Background: Leptin is a protein hormone produced by adipose tissue. Leptin has proinflammatory properties and is usually elevated in patients with chronic heart failure. We assessed if serum leptin relates to the loss in lung function in noncachectic patients with chronic heart failure.
Materials and methods: One hundred thirty-five consecutively eligible non-Hispanic white subjects (age, 24 to 79 years; 85 men and 50 women) with a diagnosis of stable systolic heart failure were recruited prospectively, along with 106 matched control subjects.

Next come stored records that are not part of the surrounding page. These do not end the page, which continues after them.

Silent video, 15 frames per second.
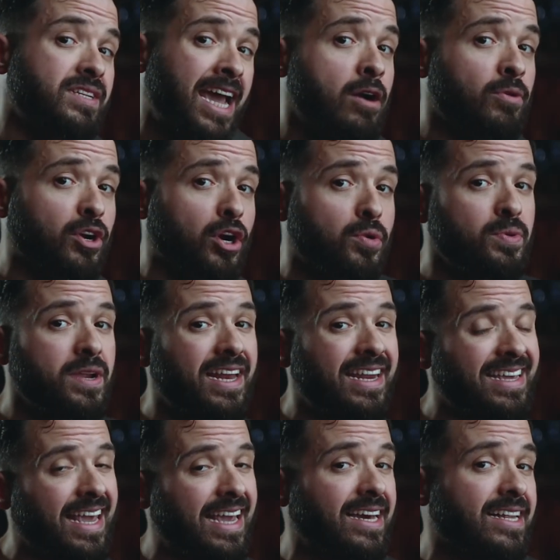down,
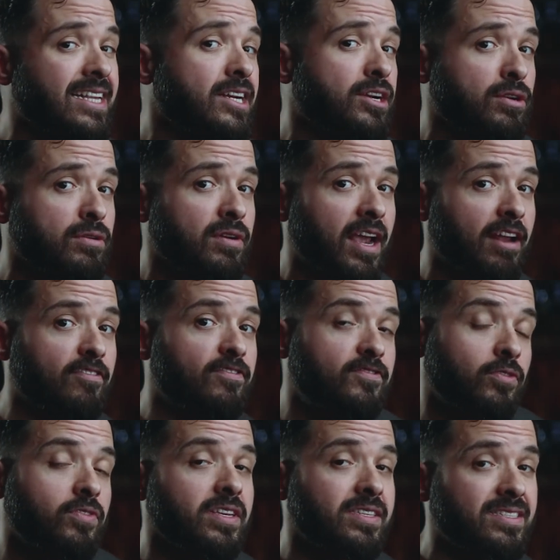creating a clearer and
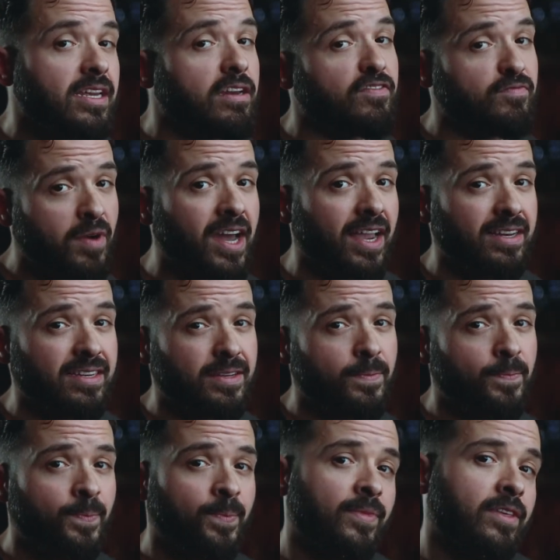focused state of mind
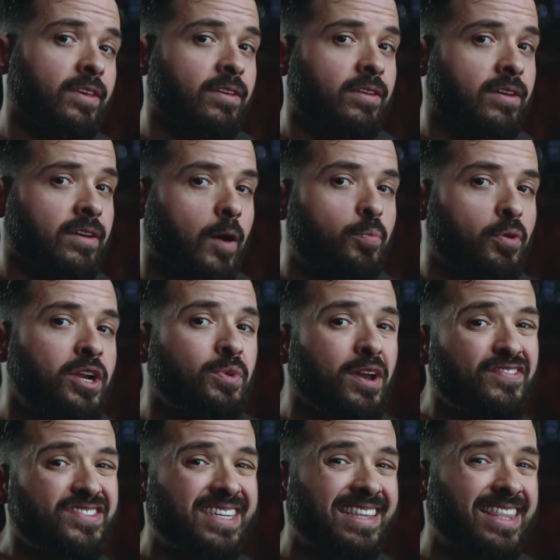a
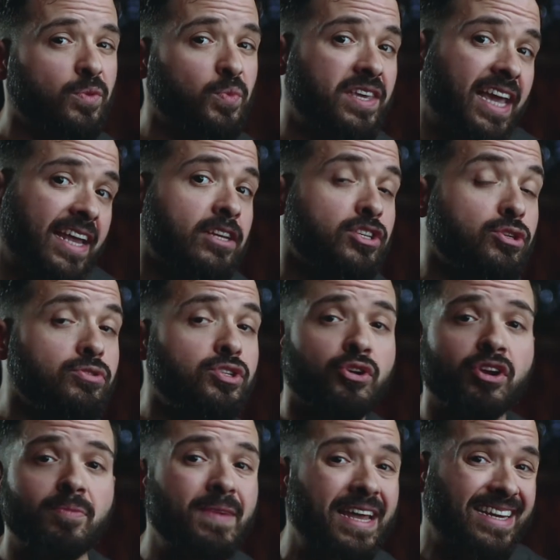brainwave state that we get into
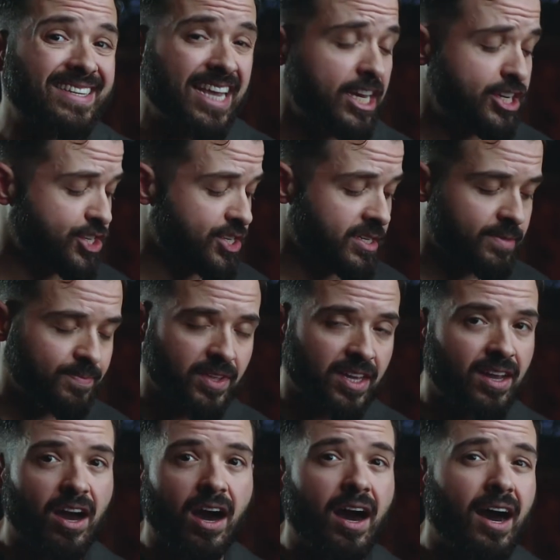during meditation,
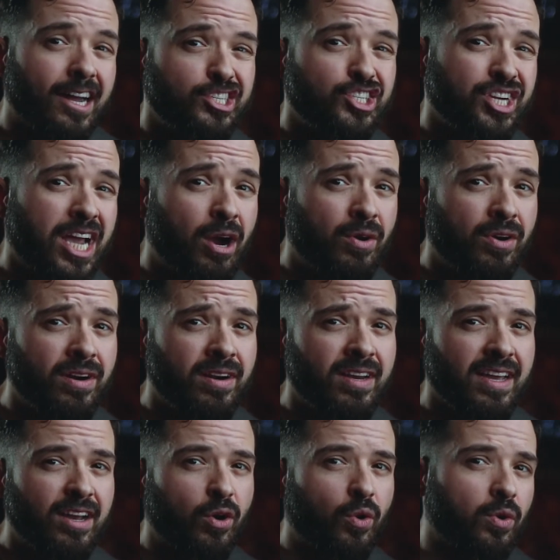a hot
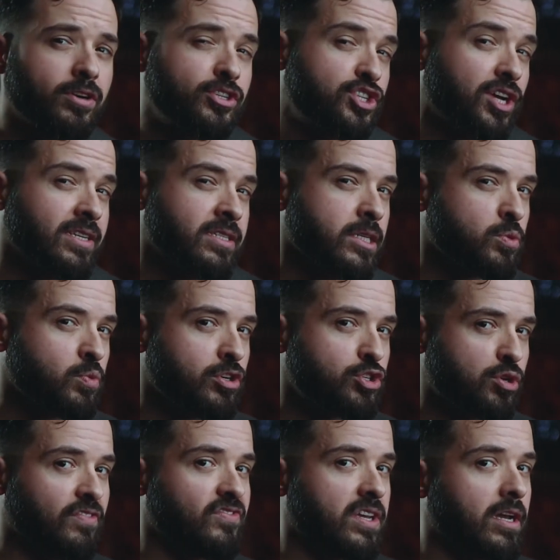shower, or just as we're
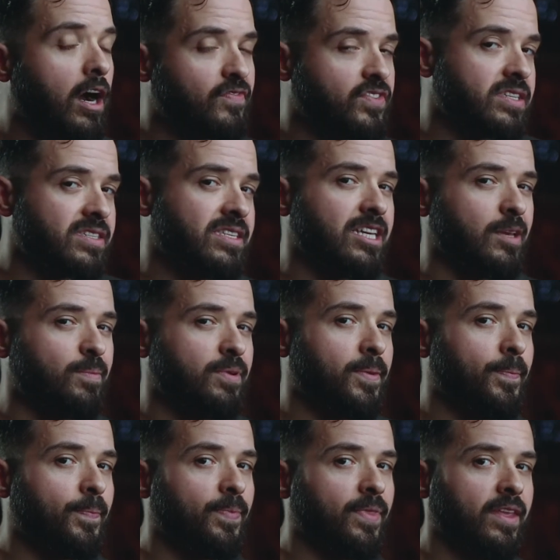drifting off to sleep.
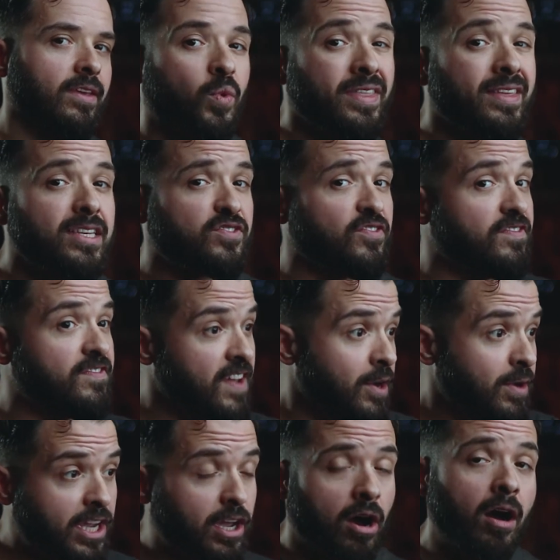One that is
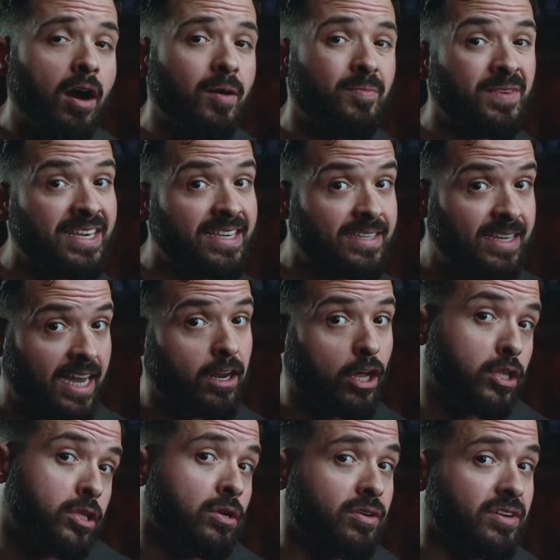very calm yet
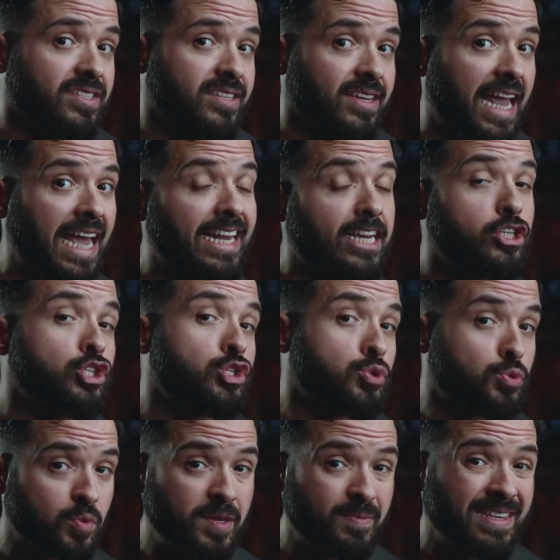alert and
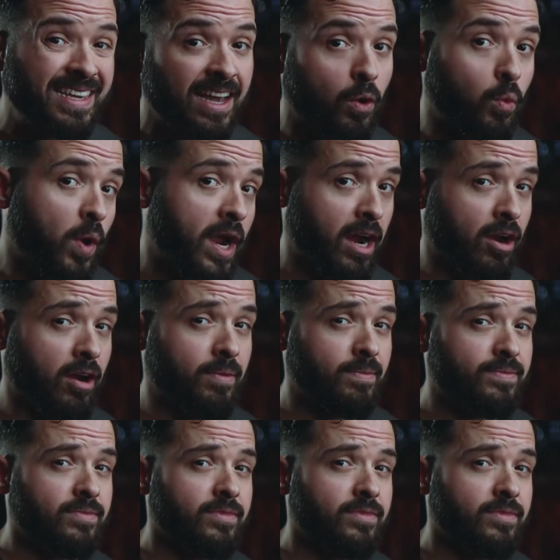extremely aware.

FVC, FEV1, and single-breath diffusing capacity of the lung for carbon monoxide (Dlco) were measured by spirometry. Plasma leptin was measured by radioimmunoassay. Multiple linear regression was applied.
Results: The relationships of FEV1, FVC, and Dlco with leptin differed significantly between heart failure and control subjects after controlling for age, sex, percentage of body fat, and ejection fraction. In heart failure, leptin was as an independent predictor of FVC values (additional R2 = 0.05, p < 0.0001), FEV1 values (additional R2 = 0.05, p < 0.0001), and Dlco values (additional R2 = 0.14, p < 0.0001). In a final multiple regression model predicting lung function in heart failure, the independent effect of leptin was significant after further adjustments.
Conclusions: The predictive information provided by leptin is additive to that provided by measures of body fat in heart failure patients, especially for Dlco. Leptin may play a role in the impairment of lung function in subjects with heart failure.